╭─ Data extract

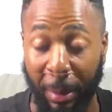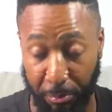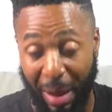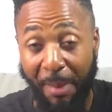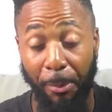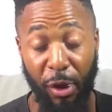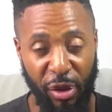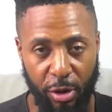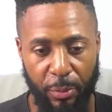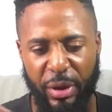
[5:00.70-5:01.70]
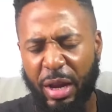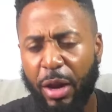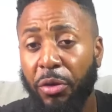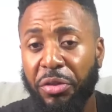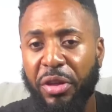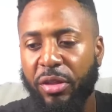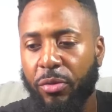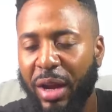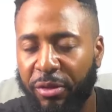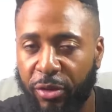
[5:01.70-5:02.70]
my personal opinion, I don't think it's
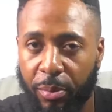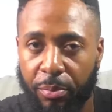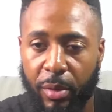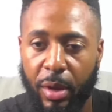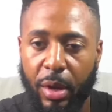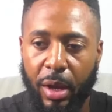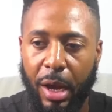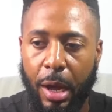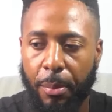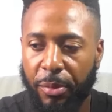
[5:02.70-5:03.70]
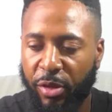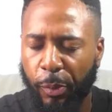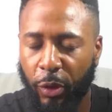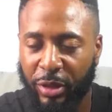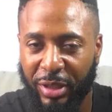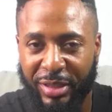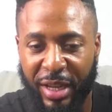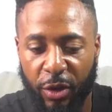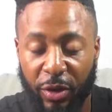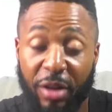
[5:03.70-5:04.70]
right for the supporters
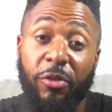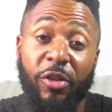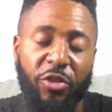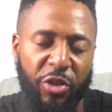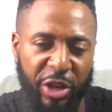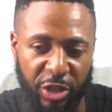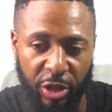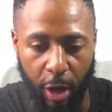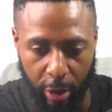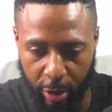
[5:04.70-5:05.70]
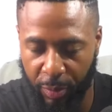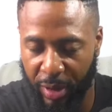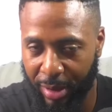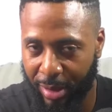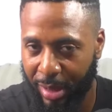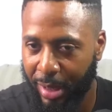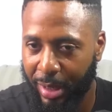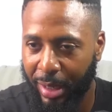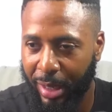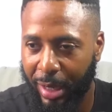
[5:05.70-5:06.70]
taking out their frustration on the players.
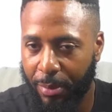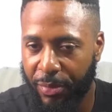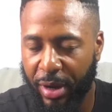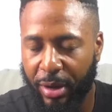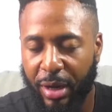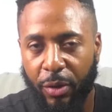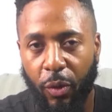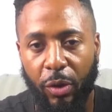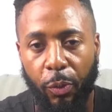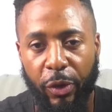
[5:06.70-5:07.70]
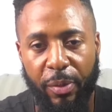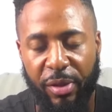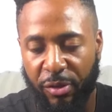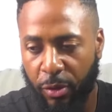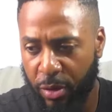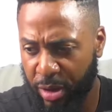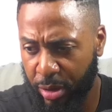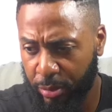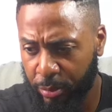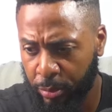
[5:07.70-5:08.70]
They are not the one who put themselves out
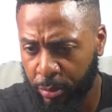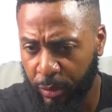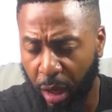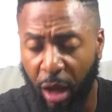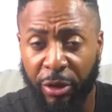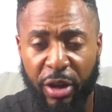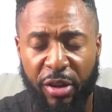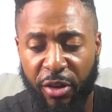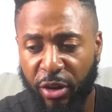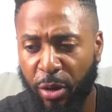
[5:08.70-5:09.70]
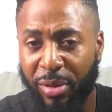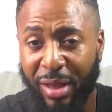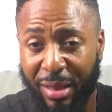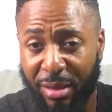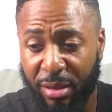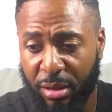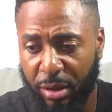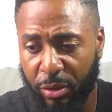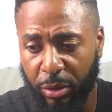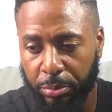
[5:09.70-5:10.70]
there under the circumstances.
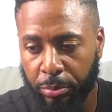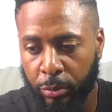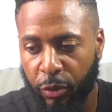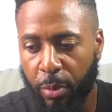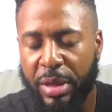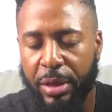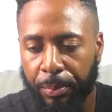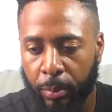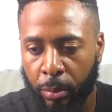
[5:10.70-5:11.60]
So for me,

╰─
╭─ Data extract

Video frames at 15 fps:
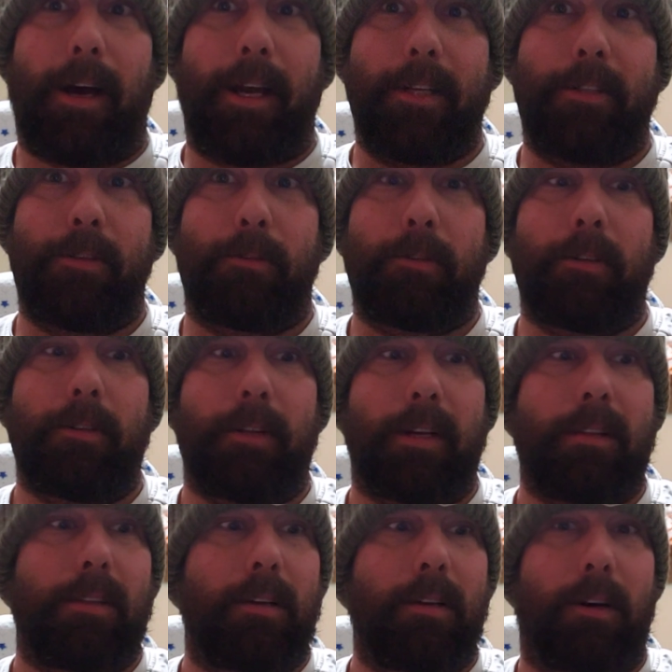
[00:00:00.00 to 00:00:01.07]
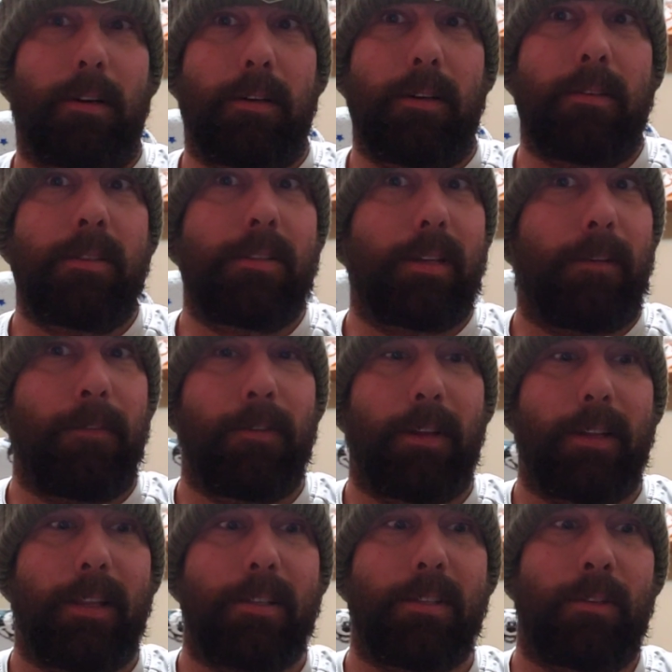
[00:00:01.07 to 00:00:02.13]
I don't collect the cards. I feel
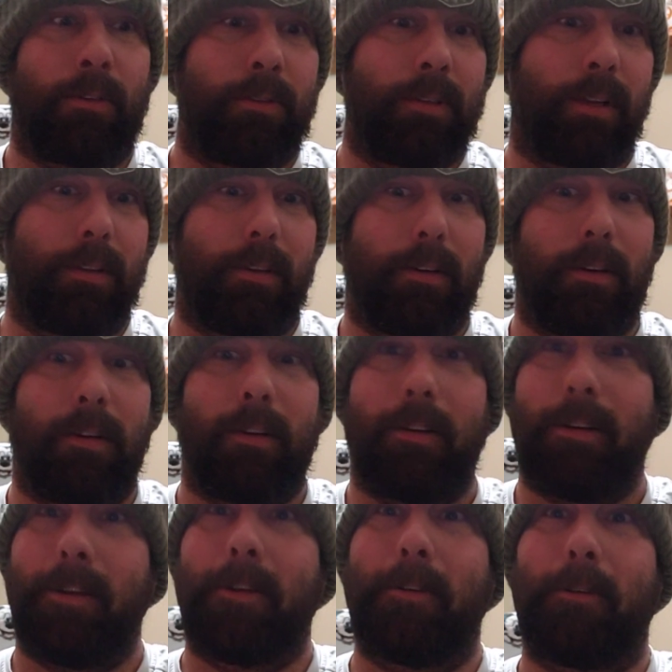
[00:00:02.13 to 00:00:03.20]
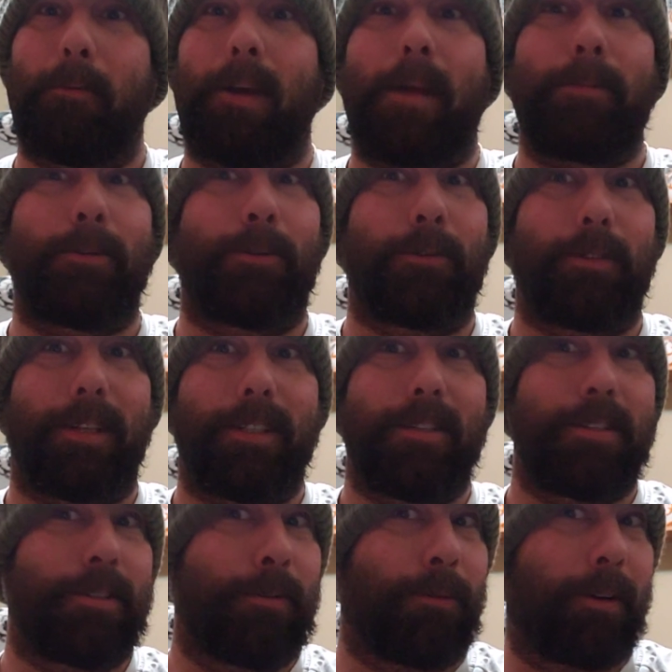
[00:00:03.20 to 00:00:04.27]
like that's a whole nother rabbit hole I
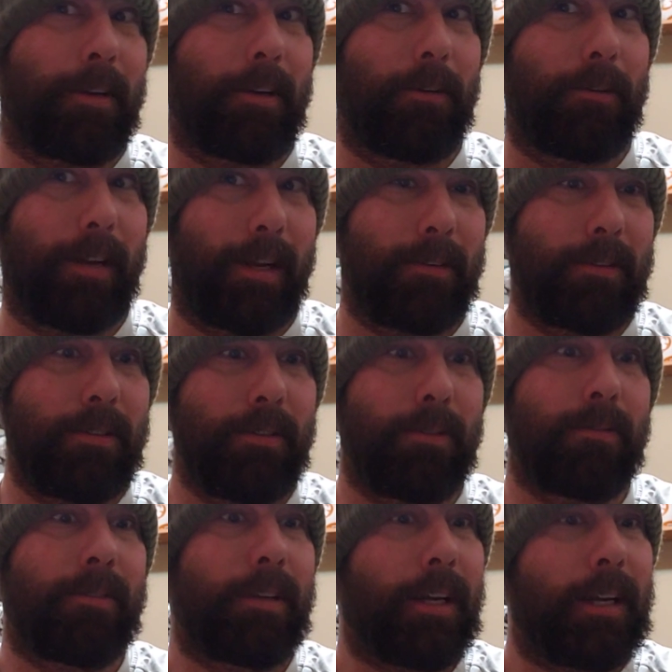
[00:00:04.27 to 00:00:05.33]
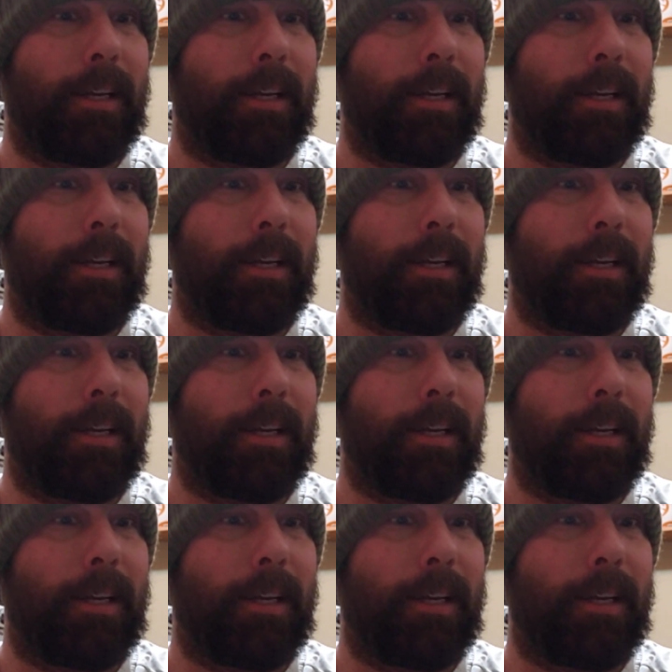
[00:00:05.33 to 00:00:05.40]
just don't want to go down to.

╰─

Output exactly, and only, the lines of the entries above from the one with "[5:00.70-5:01.70]" up to and including the one with "[5:06.70-5:07.70]"; pictures are to be left out.

[5:00.70-5:01.70]
[5:01.70-5:02.70]
my personal opinion, I don't think it's
[5:02.70-5:03.70]
[5:03.70-5:04.70]
right for the supporters
[5:04.70-5:05.70]
[5:05.70-5:06.70]
taking out their frustration on the players.
[5:06.70-5:07.70]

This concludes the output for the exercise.